WHAT IS NEEDED:
Every entry below should come back unchanged, except that the pictures are dropped.

◆ ◆ ◆ ◆

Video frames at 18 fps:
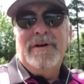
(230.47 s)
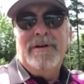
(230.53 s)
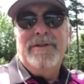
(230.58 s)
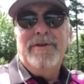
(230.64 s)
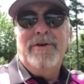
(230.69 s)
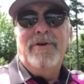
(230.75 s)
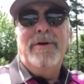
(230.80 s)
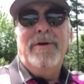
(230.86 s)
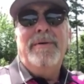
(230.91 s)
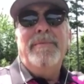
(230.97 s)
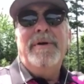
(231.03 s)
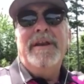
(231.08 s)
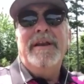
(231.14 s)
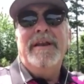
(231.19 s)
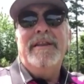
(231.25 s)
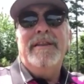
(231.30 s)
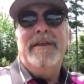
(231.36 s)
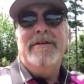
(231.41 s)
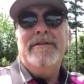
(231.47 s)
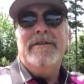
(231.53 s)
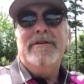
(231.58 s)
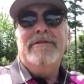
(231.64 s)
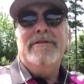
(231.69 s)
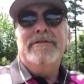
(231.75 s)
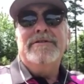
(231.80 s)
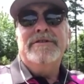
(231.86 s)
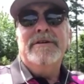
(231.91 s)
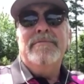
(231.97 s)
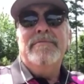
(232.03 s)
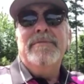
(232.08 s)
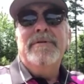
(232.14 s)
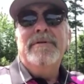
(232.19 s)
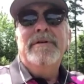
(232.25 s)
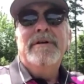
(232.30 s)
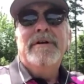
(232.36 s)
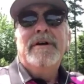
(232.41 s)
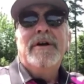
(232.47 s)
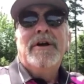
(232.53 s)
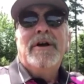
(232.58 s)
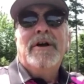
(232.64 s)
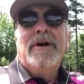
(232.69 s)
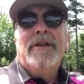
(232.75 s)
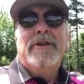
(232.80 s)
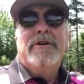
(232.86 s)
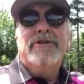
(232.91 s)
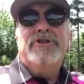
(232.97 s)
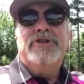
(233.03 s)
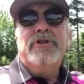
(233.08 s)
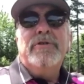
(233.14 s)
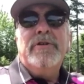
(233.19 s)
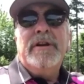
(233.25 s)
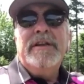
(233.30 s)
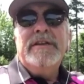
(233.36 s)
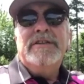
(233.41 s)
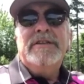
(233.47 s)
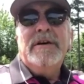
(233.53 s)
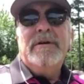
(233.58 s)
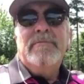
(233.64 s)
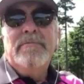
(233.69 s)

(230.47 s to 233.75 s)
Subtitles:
Although, I mean, there's certainly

◆ ◆ ◆ ◆

ANSWER:
Video frames at 18 fps:
(230.47 s)
(230.53 s)
(230.58 s)
(230.64 s)
(230.69 s)
(230.75 s)
(230.80 s)
(230.86 s)
(230.91 s)
(230.97 s)
(231.03 s)
(231.08 s)
(231.14 s)
(231.19 s)
(231.25 s)
(231.30 s)
(231.36 s)
(231.41 s)
(231.47 s)
(231.53 s)
(231.58 s)
(231.64 s)
(231.69 s)
(231.75 s)
(231.80 s)
(231.86 s)
(231.91 s)
(231.97 s)
(232.03 s)
(232.08 s)
(232.14 s)
(232.19 s)
(232.25 s)
(232.30 s)
(232.36 s)
(232.41 s)
(232.47 s)
(232.53 s)
(232.58 s)
(232.64 s)
(232.69 s)
(232.75 s)
(232.80 s)
(232.86 s)
(232.91 s)
(232.97 s)
(233.03 s)
(233.08 s)
(233.14 s)
(233.19 s)
(233.25 s)
(233.30 s)
(233.36 s)
(233.41 s)
(233.47 s)
(233.53 s)
(233.58 s)
(233.64 s)
(233.69 s)

(230.47 s to 233.75 s)
Subtitles:
Although, I mean, there's certainly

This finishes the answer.